The list of former judges on Fox’s The X-Factor reads like the attendance list at a Passages Malibu: Addiction Cure Center for celebrities obsessed with proving their talent (Nicole Scherzinger, 2011; Demi Lovato, 2012), relevancy (Cheryl Cole, 2011; LA. Reid, 2011-12), mental competency (Britney Spears, 2012), or all three (Paula Abdul, 2011). For a show that’s run for scarcely two seasons, that’s quite an accomplishment. Most of the blame (or credit) should probably be given to Simon Cowell, who treats each of the more than 1,000 television shows he produces like his own personal carnival curbed specifically to his sadistic humor.
So with that in mind, here are 10 musicians who have a very good chance at filling one of the two empty X-Factor judge seats next season.
See also: Ten Music Artists Who Are Dead Inside
A Still-Young Sanjaya Malakar Simon Cowell pulled Paula Abdul out of the American Idol satchel of terrors, so why not Sanjaya Malakar?
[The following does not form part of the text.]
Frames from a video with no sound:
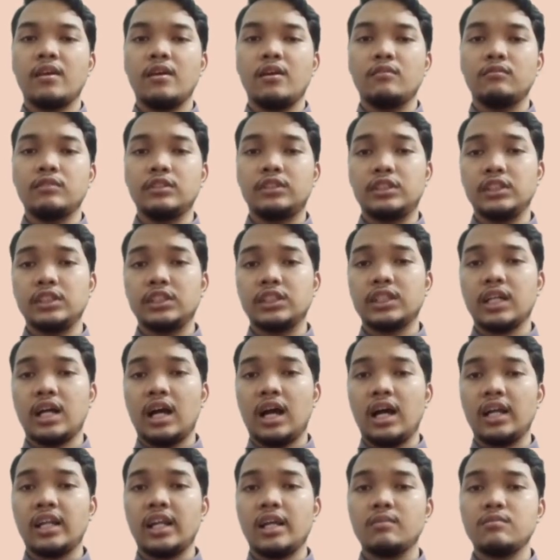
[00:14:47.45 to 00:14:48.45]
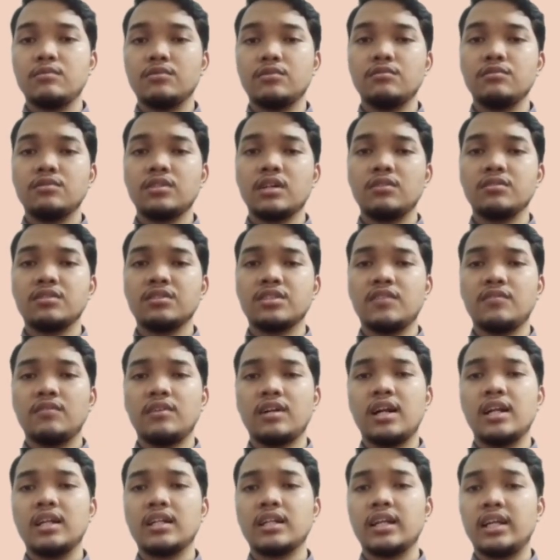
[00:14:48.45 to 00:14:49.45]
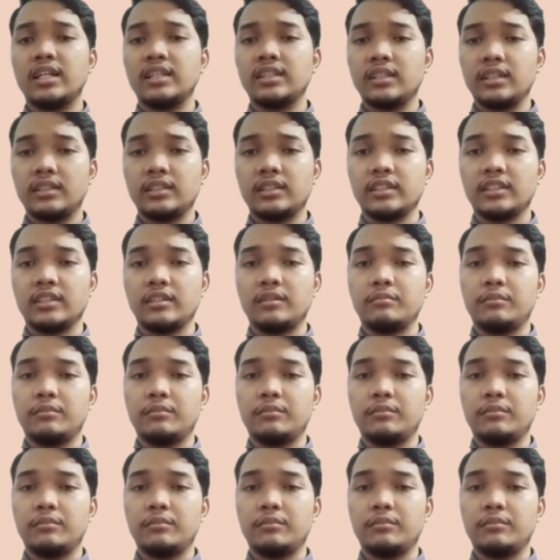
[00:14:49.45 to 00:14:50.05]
which is RM 2,730.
When the unstable wino Simon chooses to be the other new X-Factor judge pukes on the judges table, it can be mopped up with Sanjaya’s luscious locks. (They’re Sanjaya’s personal X-factor at work.) Also, the last time I saw Sanjaya Malakar was in a small-scale musical about Black Jesus in Seattle, Washington, and I think he may deserve better.
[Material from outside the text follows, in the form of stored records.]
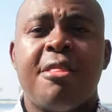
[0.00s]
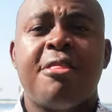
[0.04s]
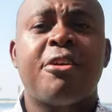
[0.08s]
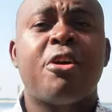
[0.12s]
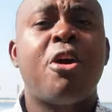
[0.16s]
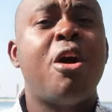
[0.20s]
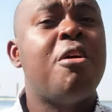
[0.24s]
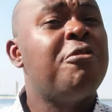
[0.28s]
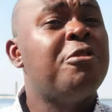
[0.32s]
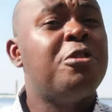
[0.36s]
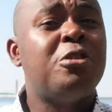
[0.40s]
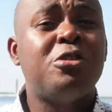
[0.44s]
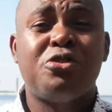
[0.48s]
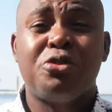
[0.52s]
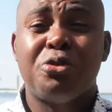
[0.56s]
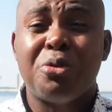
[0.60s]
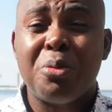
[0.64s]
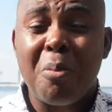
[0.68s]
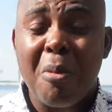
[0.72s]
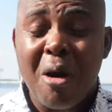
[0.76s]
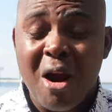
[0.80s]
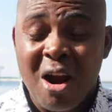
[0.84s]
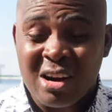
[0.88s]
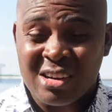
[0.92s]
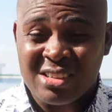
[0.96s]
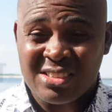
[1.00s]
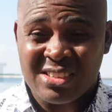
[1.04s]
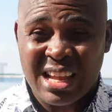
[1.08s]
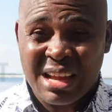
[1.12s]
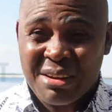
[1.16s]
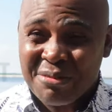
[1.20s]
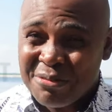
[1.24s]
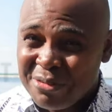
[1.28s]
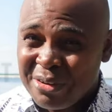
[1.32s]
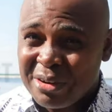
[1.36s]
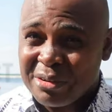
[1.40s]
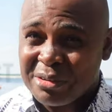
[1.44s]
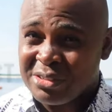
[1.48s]
The governor's remarks
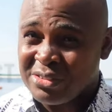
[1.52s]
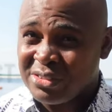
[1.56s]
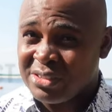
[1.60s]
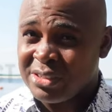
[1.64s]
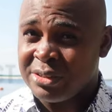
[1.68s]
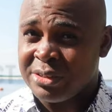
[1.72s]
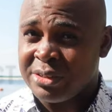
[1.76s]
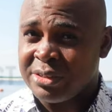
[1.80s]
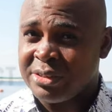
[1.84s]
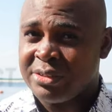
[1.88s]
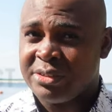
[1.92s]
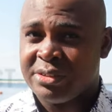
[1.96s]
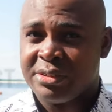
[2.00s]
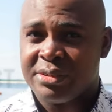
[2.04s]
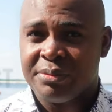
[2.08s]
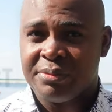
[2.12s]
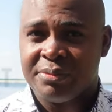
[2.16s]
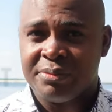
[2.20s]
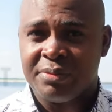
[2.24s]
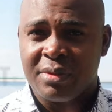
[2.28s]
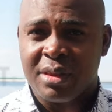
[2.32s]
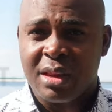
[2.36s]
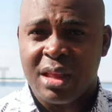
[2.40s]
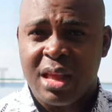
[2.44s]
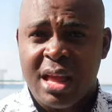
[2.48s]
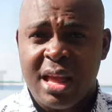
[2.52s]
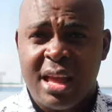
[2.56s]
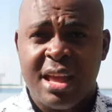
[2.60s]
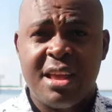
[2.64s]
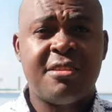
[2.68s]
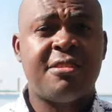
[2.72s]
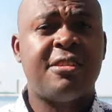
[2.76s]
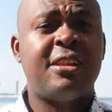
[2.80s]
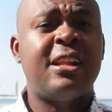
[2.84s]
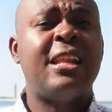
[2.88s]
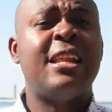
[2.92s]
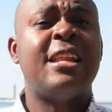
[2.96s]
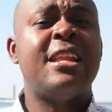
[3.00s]
are very serious.
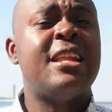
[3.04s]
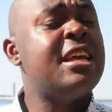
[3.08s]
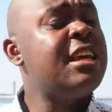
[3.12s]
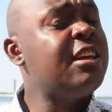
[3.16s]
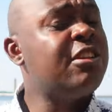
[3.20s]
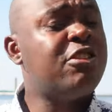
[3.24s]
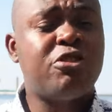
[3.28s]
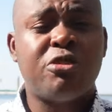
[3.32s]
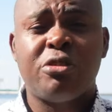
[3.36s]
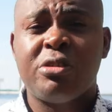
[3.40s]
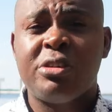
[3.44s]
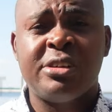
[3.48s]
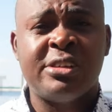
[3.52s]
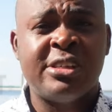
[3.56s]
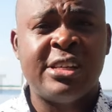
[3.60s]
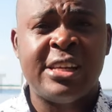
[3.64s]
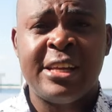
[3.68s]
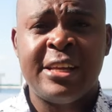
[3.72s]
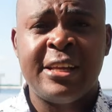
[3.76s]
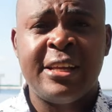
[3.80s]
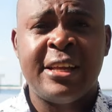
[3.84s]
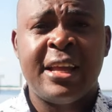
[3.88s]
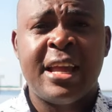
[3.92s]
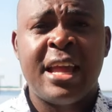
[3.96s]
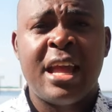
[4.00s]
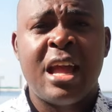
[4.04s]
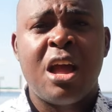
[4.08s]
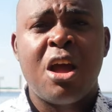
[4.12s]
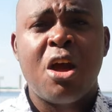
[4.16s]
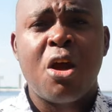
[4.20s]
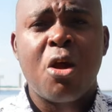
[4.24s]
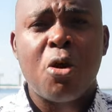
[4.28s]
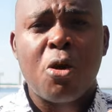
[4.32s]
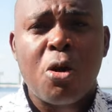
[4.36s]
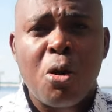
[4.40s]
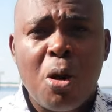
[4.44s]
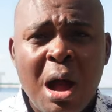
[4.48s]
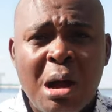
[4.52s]
He's literally
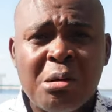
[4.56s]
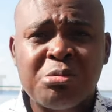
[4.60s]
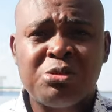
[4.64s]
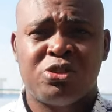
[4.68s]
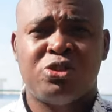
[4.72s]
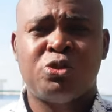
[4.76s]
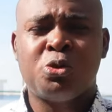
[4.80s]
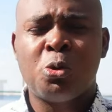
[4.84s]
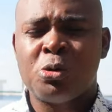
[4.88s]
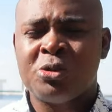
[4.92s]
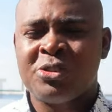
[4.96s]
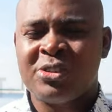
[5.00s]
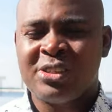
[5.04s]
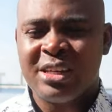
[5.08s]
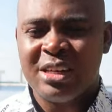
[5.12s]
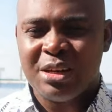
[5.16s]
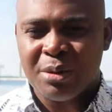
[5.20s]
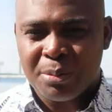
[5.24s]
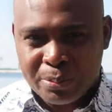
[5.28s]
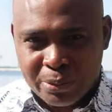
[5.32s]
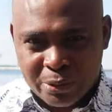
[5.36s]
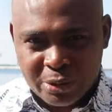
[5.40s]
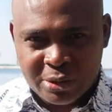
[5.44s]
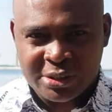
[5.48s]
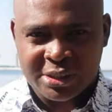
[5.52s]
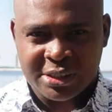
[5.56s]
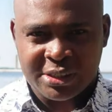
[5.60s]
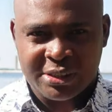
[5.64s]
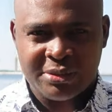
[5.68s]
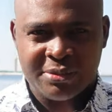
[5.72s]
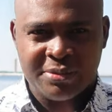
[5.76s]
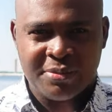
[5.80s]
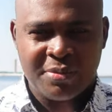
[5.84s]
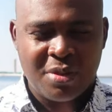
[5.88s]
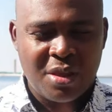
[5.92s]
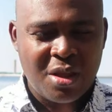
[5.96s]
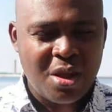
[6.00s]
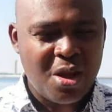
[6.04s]
outsourcing the burden
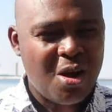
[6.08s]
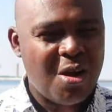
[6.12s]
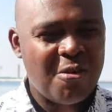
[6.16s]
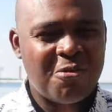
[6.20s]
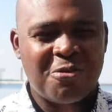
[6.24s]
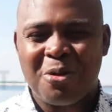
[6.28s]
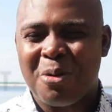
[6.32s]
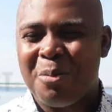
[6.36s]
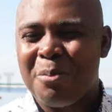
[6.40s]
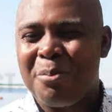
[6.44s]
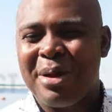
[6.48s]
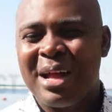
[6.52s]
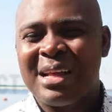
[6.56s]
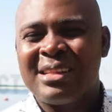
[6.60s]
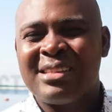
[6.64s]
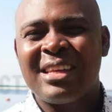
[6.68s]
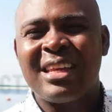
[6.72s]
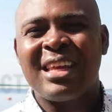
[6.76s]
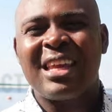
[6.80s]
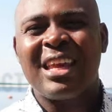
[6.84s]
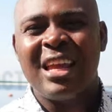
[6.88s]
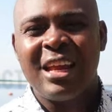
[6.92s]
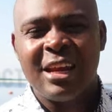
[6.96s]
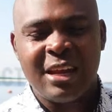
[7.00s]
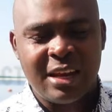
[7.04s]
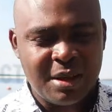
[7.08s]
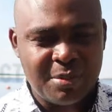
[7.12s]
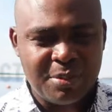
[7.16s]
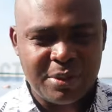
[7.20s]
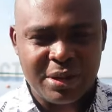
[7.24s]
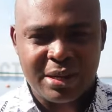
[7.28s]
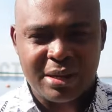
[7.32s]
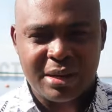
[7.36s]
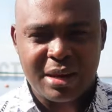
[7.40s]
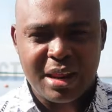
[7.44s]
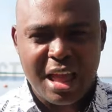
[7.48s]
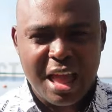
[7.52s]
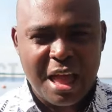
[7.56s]
of combating
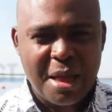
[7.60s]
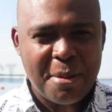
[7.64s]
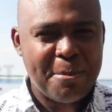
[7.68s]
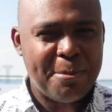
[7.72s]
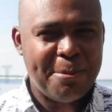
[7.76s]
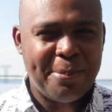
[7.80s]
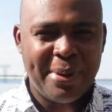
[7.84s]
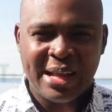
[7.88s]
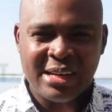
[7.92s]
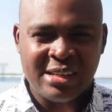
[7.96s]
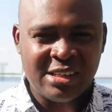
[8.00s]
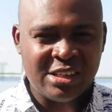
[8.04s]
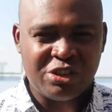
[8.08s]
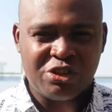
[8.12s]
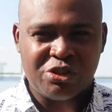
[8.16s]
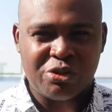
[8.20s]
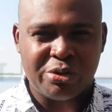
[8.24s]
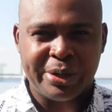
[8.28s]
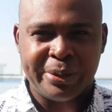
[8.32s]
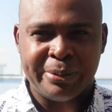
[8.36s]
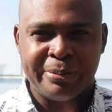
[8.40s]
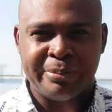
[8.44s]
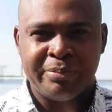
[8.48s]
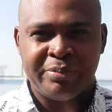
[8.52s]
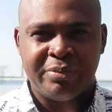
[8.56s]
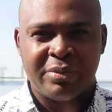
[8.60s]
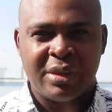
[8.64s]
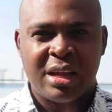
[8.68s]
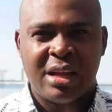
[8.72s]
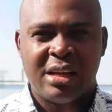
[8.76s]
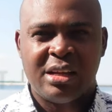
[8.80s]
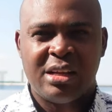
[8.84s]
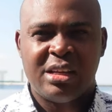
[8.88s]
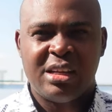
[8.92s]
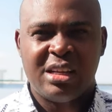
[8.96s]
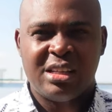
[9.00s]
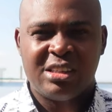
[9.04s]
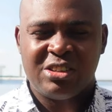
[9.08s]
kidnapping, banditry,
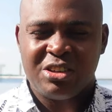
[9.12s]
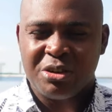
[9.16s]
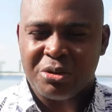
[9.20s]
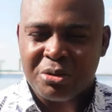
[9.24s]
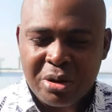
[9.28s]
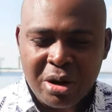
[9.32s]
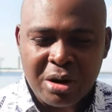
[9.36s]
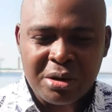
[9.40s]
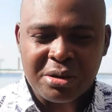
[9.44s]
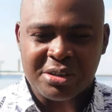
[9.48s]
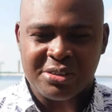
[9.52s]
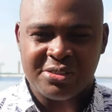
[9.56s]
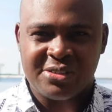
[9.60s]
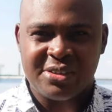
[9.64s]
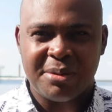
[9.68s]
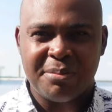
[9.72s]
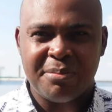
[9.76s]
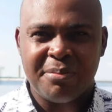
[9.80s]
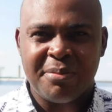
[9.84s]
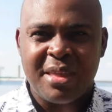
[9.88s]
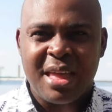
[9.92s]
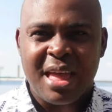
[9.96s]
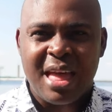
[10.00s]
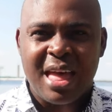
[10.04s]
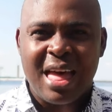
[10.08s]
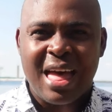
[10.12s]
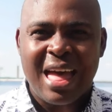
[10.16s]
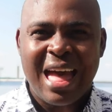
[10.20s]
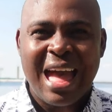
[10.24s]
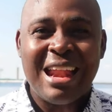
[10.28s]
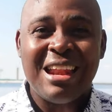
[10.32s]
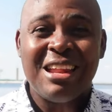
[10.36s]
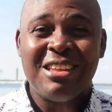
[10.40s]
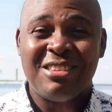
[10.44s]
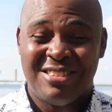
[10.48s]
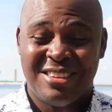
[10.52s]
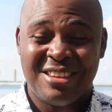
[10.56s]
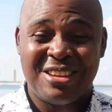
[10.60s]
terrorism,
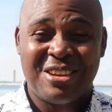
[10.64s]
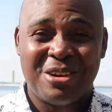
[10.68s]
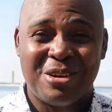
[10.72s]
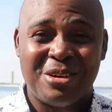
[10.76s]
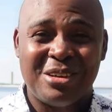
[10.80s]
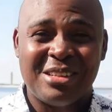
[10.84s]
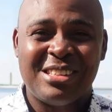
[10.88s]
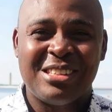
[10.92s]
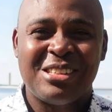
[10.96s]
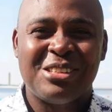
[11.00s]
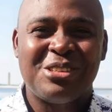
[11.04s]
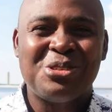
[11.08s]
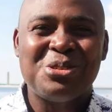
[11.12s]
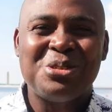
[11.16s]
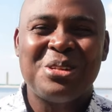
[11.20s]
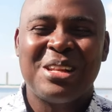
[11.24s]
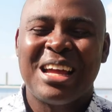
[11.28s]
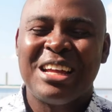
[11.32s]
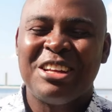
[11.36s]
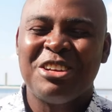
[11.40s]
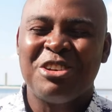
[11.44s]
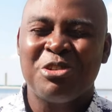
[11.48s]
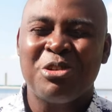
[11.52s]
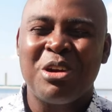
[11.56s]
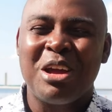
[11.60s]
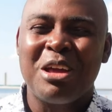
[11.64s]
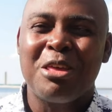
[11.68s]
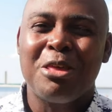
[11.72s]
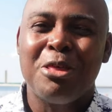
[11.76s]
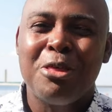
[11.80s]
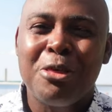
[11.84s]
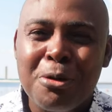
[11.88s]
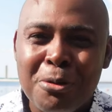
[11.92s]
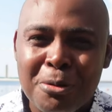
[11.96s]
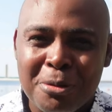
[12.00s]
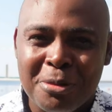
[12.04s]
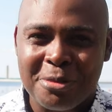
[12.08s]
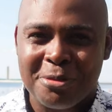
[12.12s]
and insecurity to
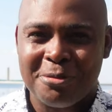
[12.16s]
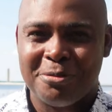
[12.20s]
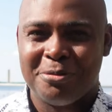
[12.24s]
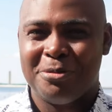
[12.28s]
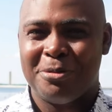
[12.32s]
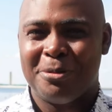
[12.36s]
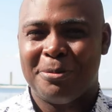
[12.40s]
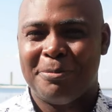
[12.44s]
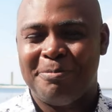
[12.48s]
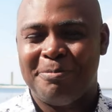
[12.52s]
Nigerian youths.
David Grohl David Grohl has never met a topic he wasn’t prepared to talk about. Letting him talk on X-Factor would provide him a space where his criticism is actually desired, AND there’s a strong chance he’d suffer from exhaustion and stop talking for a while.
Lana Del Rey Now that Britney Spears is gone, so is the potential of someone mumbling useless advice and falling asleep on the judges’ table during a live taping. Lana Del Ray is essential. She has the opposite of the X-factor but still manages to have a devoted fan base that hasn’t seen the inherent irony of liking her yet. She’d be perfect.
Drake Drake knows a thing or two about having the X-factor. People all around the world only half-remember that he played a wheelchair-bound kid with sexual dysfunction named Jimmy on a Canadian TV show. His X factor has out-shined everything. Well, his X-factor has out-shined everything besides Chris Brown. In Rihanna’s eyes. But that’s not something that can be tackled on an hour-long Fox show (yet).
Joe Budden Joe Budden is an inspiration to people everywhere who cannot properly pronounce the word “button.” He would also be a total wild card. Just Google. You’ll get excited at the possibility too.
Yeah Yeah Yeahs The Yeah Yeah Yeahs are unlike every other potential X-Factor judge replacement listed above for two reasons: First, they are multiple people. Second, they create amazing music on a daily basis. If Simon Cowell really wanted X-Factor judges who knew how to create beautifully synchronized, soul-altering music, he would be wise to select them. But if Simon Cowell really wanted X-Factor judges who made family get-togethers around the television awkward and confusing for anyone over 40, as people tried explaining to their parents and grandparents who the Yeah Yeah Yeahs are and what’s with their name and why they’re awesome, he would also be wise to select them.
Justin Timberlake Justin Timberlake is in everything again. Music! Movies! TV! Jessica Biel! It only makes sense for him to sit behind the X-Factor judges’ table. It would give him the opportunity to show his human side (if he has one), and it would give everyone else the opportunity to watch Justin Timberlake for extended periods of time. Ratings would quadruple from my Hulu account alone.
Miley Cyrus Miley’s been going through a lot lately. She’s radically transformed her appearance, style of music, and is currently working through her relationship with fiancé (?) Liam Hemsworth. She would be the perfect X-Factor judge because she’s an emotional ex-Disney train wreck desperate to prove herself. She is everything Simon Cowell hoped Demi Lovato would bring to the table and more, as Miley’s speaking voice would break every microphone in the room during every episode and everything would need to be reset LIVE over and over and over again and it’d be great to watch.
Riff Raff If Riff Raff isn’t the most insightful musical artist breathing, this whole article is a lie. Not only does Riff Raff drop daily doses of philosophy on Twitter, but James Franco’s character in Spring Breakers was totally based on him (or so he’s convinced most everyone), and if James Franco plays you in a movie you definitely have the X-factor and deserve to judge all of the normal people who claim to have it.
Michael Jackson’s ghost You know you miss Michael Jackson. You know HE really had the X-factor. You know you wish he’d Easter himself and judge people on the X-Factor. You know that’s impossible. You know it’s really problematic to wish for Michael Jackson’s ghost to come judge on the X-Factor instead. You know all of this, but you still hope, because you know he’s more qualified than anybody alive today. One day, friends.